La presidenta de México, Claudia Sheinbaum, informó que su gobierno buscará contacto con el presidente de Guatemala, Bernardo Arévalo, para conocer si requiere algún tipo de apoyo ante la ola de violencia generada por pandillas, situación que llevó a las autoridades guatemaltecas a decretar un estado de sitio por 30 días en todo el país.
Durante su conferencia de prensa matutina de este lunes, Sheinbaum señaló que el acercamiento se hará con pleno respeto a la soberanía de Guatemala. “Vamos a buscar al presidente Arévalo a ver si requiere algún apoyo de algún tipo”, expresó la mandataria, al tiempo que subrayó que cualquier cooperación se daría bajo los principios de respeto y coordinación bilateral.
La presidenta explicó que el objetivo principal es conocer si el gobierno guatemalteco necesita algún tipo de asistencia específica, particularmente en lo relacionado con la frontera común. No obstante, aclaró que hasta el momento México no ha reforzado medidas de seguridad adicionales en la frontera sur.
La postura del gobierno mexicano se da luego de que Guatemala enfrentara una escalada de violencia atribuida a pandillas, la cual incluyó ataques coordinados contra las fuerzas de seguridad y motines en centros penitenciarios.

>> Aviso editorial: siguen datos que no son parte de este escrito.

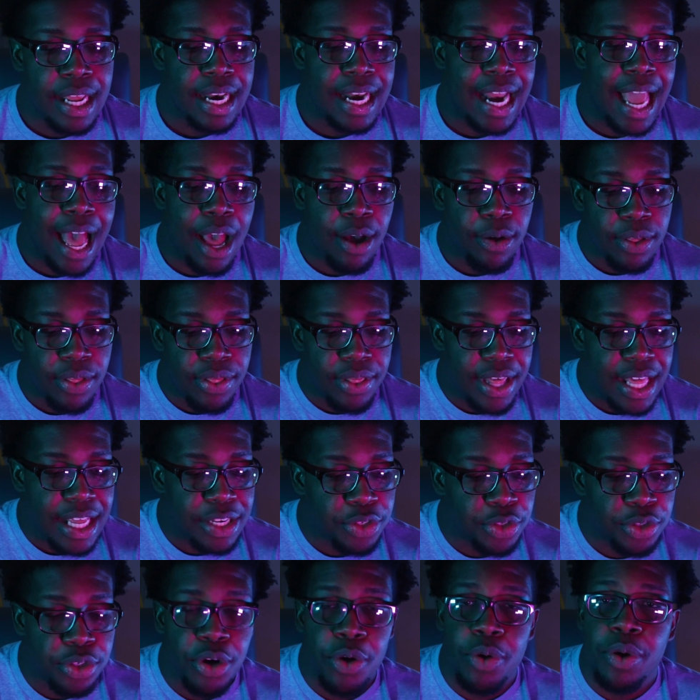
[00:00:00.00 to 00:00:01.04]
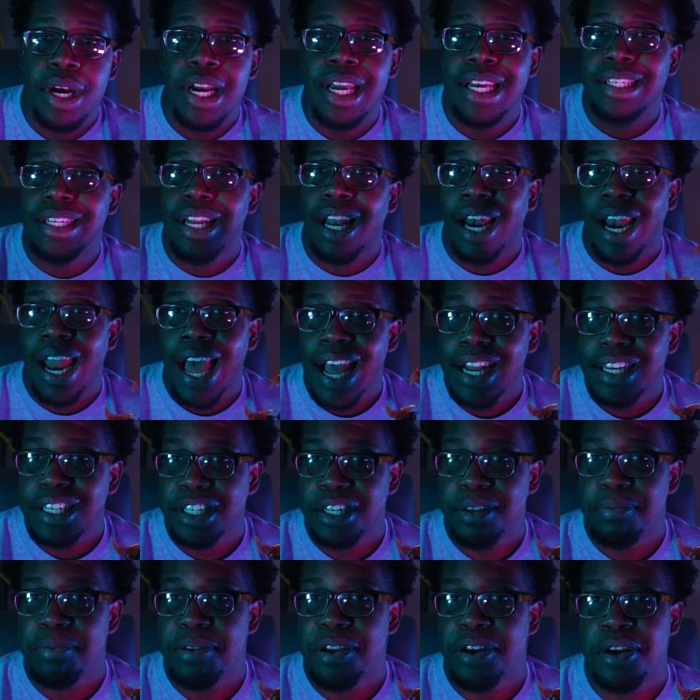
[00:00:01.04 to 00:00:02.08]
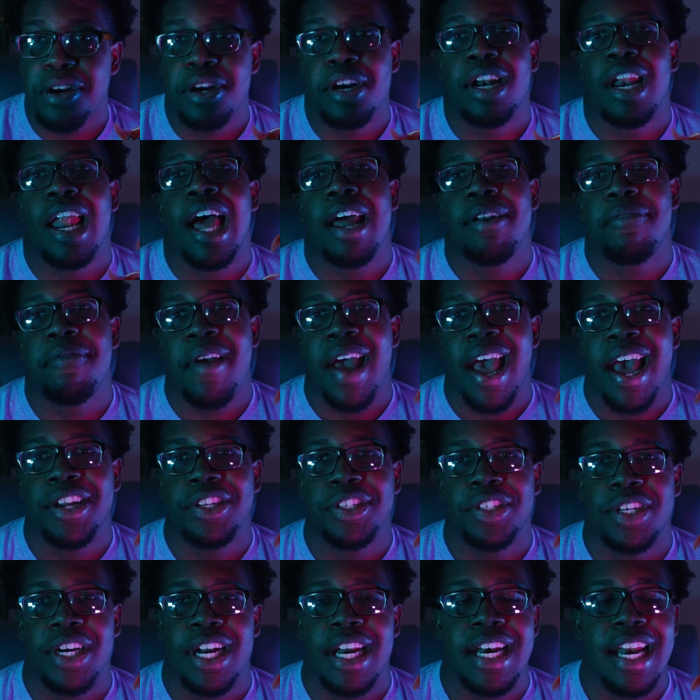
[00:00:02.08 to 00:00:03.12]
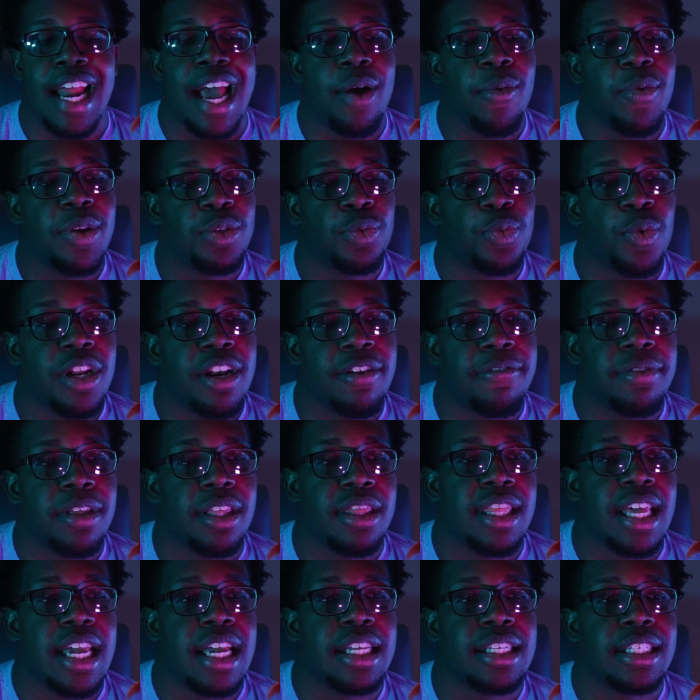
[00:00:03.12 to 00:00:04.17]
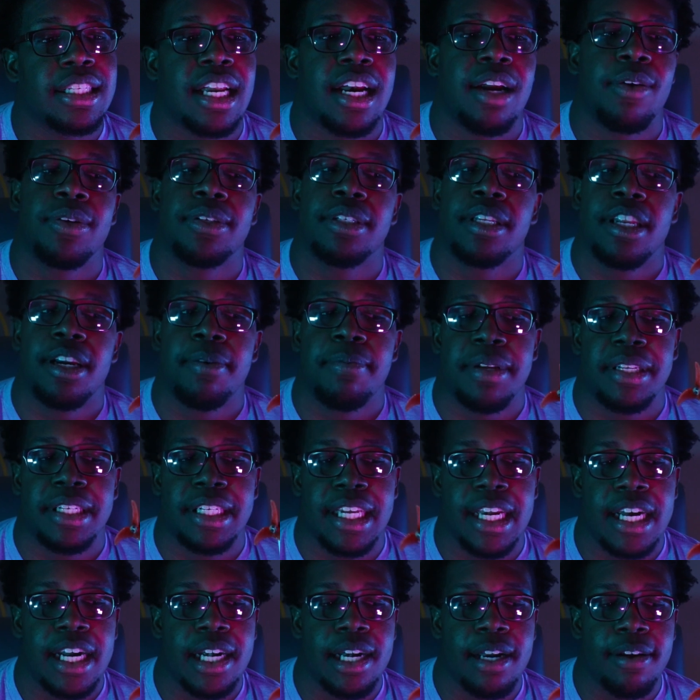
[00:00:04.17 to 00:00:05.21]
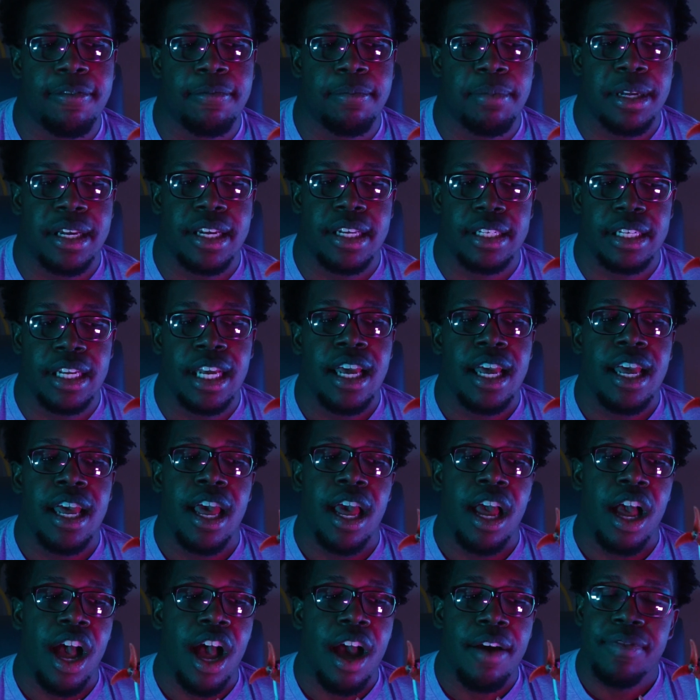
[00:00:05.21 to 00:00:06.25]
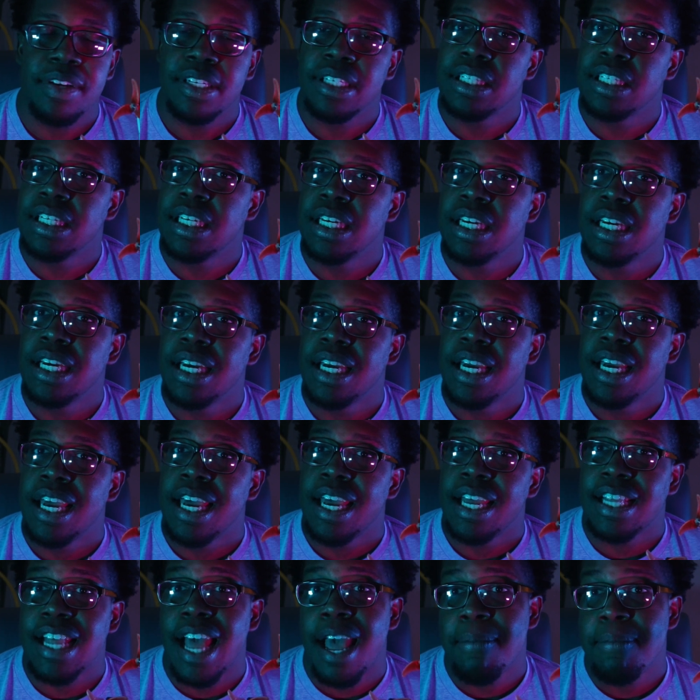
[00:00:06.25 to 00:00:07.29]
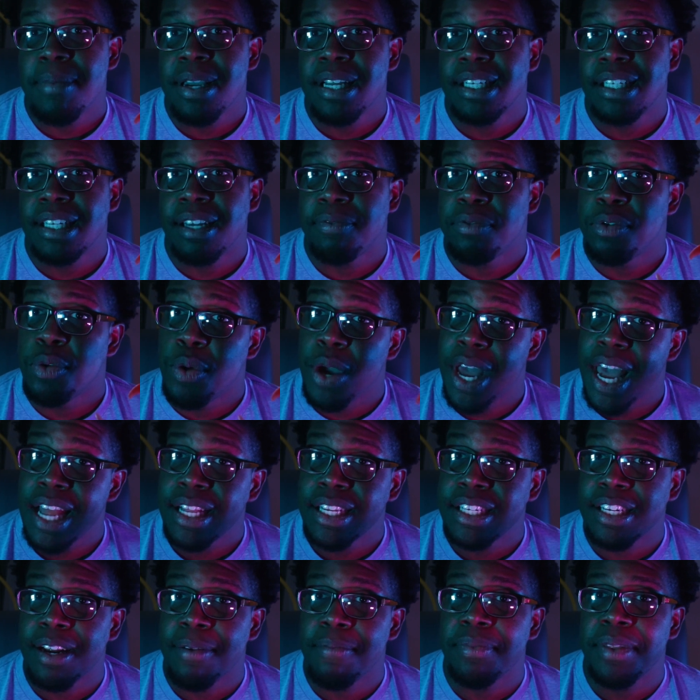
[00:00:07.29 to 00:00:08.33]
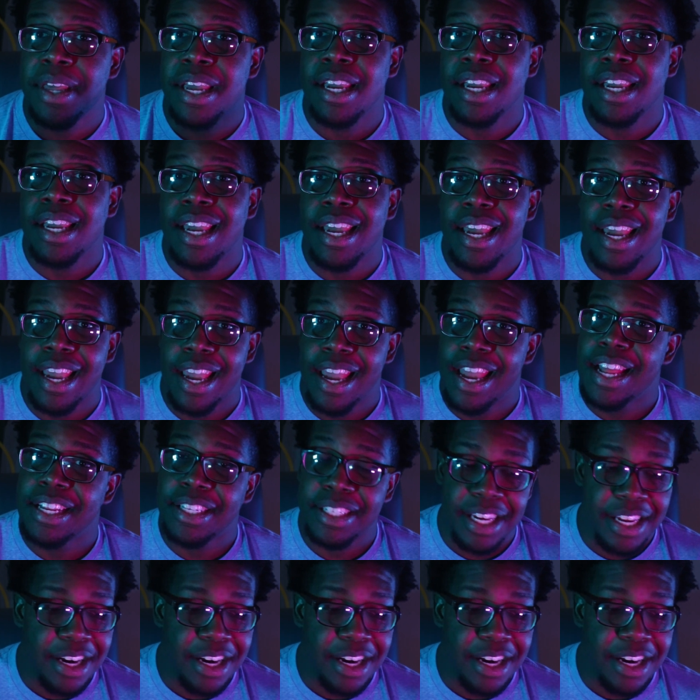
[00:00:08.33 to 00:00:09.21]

Now, this drone is a lot zippier and a lot faster, and that was one of the things that I was a little bit scared of, because obviously that means if you hit something, it's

Este domingo, al menos ocho agentes de la Policía Nacional Civil fueron asesinados en distintos puntos de la Ciudad de Guatemala, hechos que encendieron las alertas de las autoridades y de la población.

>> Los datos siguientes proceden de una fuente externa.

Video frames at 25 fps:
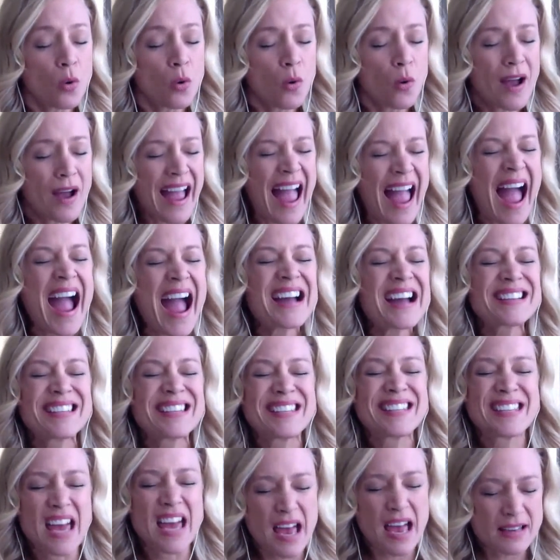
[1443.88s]

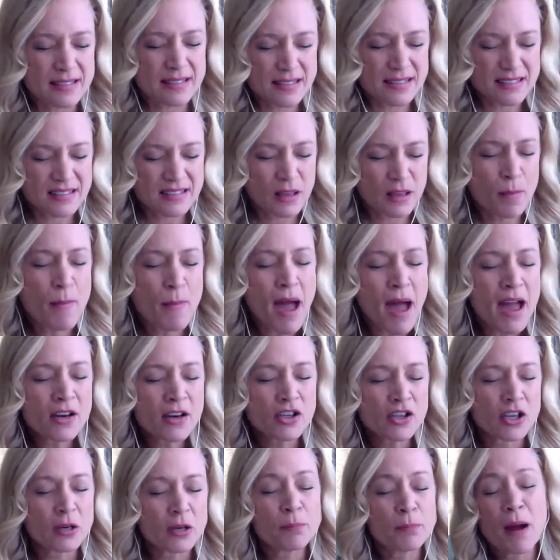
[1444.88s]
access the
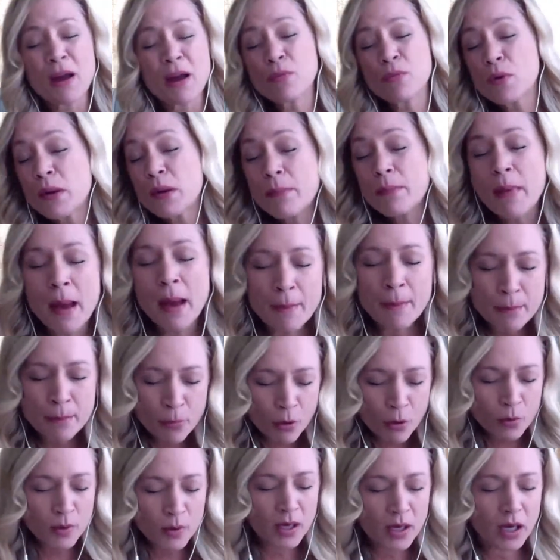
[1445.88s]
magic by
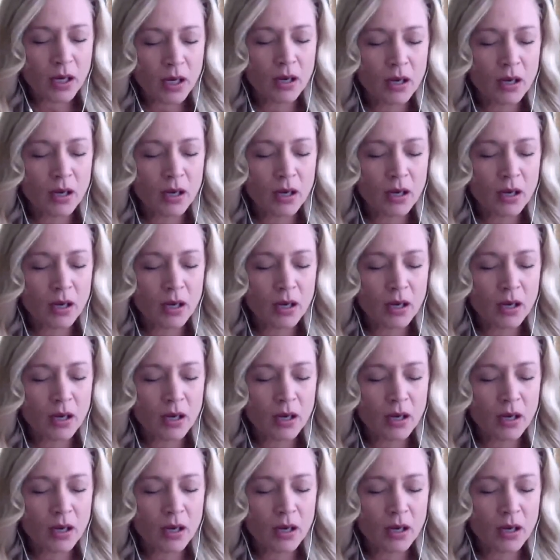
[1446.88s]
remembering.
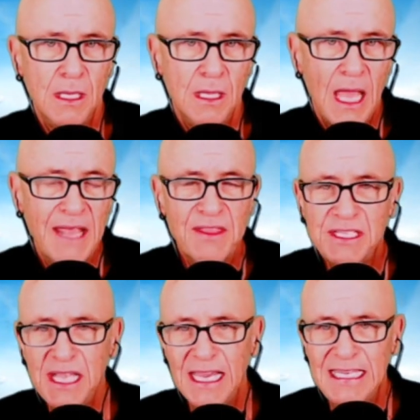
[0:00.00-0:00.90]
And this
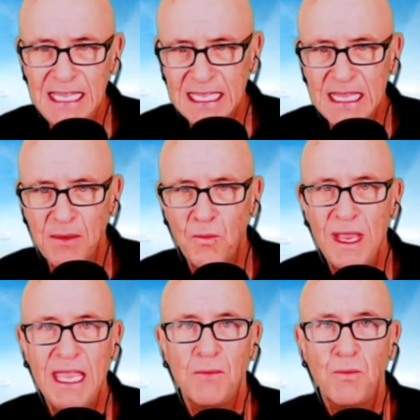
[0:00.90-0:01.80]
idea that
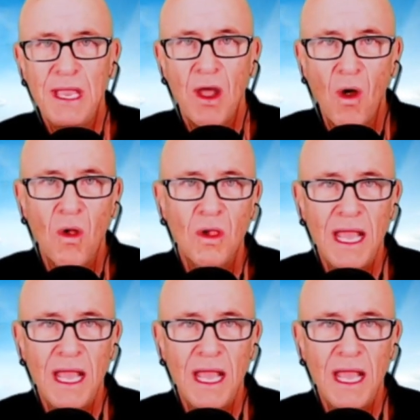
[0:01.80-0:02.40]
we all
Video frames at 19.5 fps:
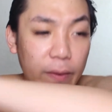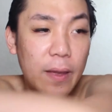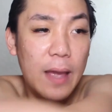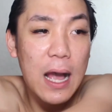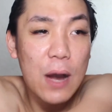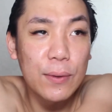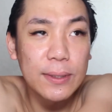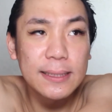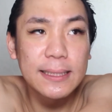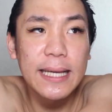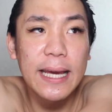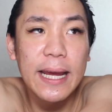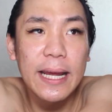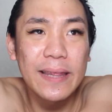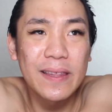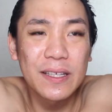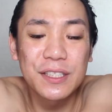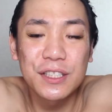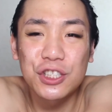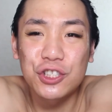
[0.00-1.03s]
I would say,
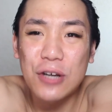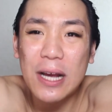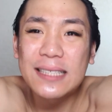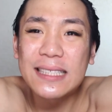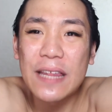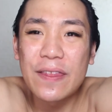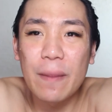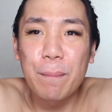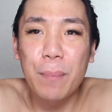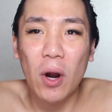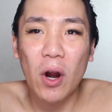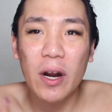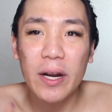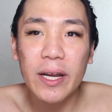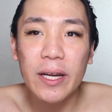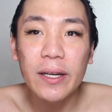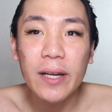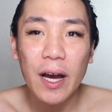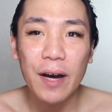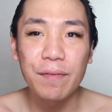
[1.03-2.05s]
the stress and the
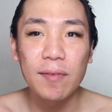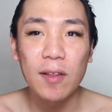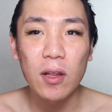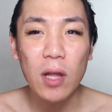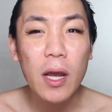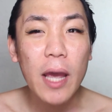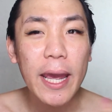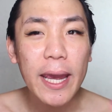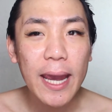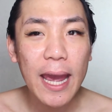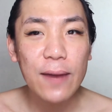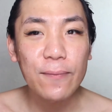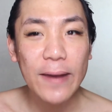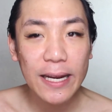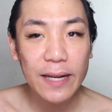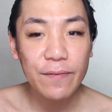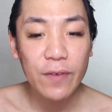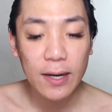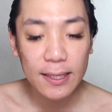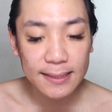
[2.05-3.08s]
burden of looking and
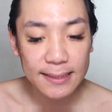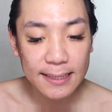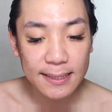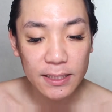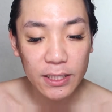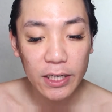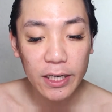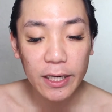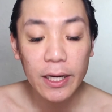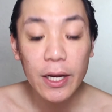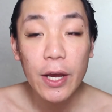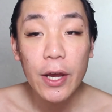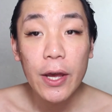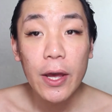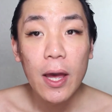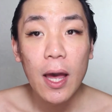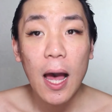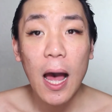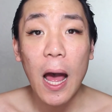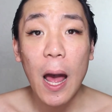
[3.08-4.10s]
waiting for her sister
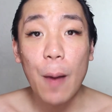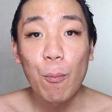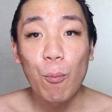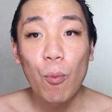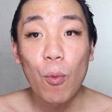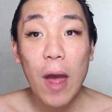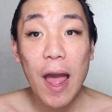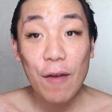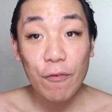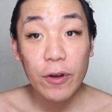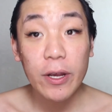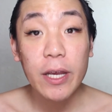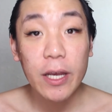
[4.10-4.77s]
every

Ante este contexto, el presidente Bernardo Arévalo anunció en cadena nacional la instauración de un estado de sitio, una medida que permite la detención de personas sin orden judicial y prohíbe reuniones o manifestaciones, con el fin de garantizar la seguridad frente a actos considerados de terrorismo o rebelión.

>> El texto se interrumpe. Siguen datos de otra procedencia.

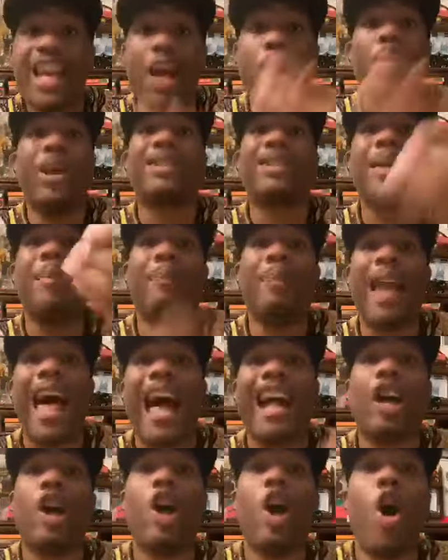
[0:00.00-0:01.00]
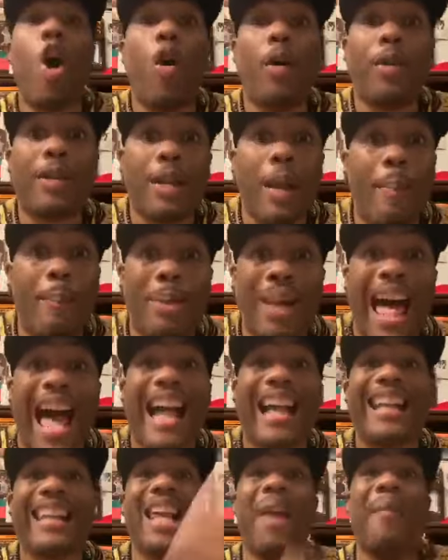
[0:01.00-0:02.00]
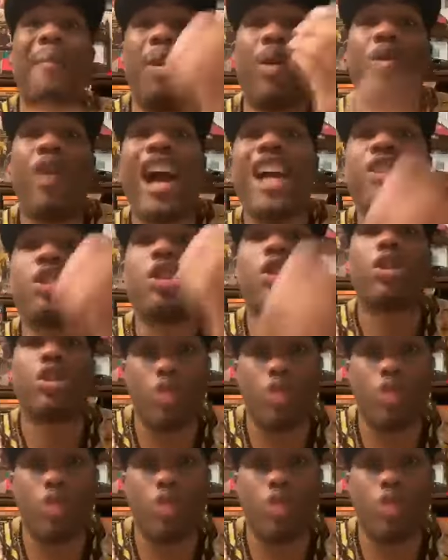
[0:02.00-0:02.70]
it was the black the black liberation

La violencia reciente tiene como antecedente la disputa entre el Gobierno de Guatemala y las pandillas Barrio 18 y Mara Salvatrucha por el control del sistema penitenciario. Durante el segundo semestre de 2025, ambas organizaciones intensificaron su confrontación luego de que, el 31 de julio, sus principales líderes fueran trasladados a la cárcel de máxima seguridad Renovación I, lo que derivó en constantes motines en distintos penales del país.
Frente a este escenario, México mantiene una postura de atención y disposición al diálogo, a la espera de conocer si el gobierno guatemalteco solicita apoyo específico para hacer frente a la crisis de seguridad.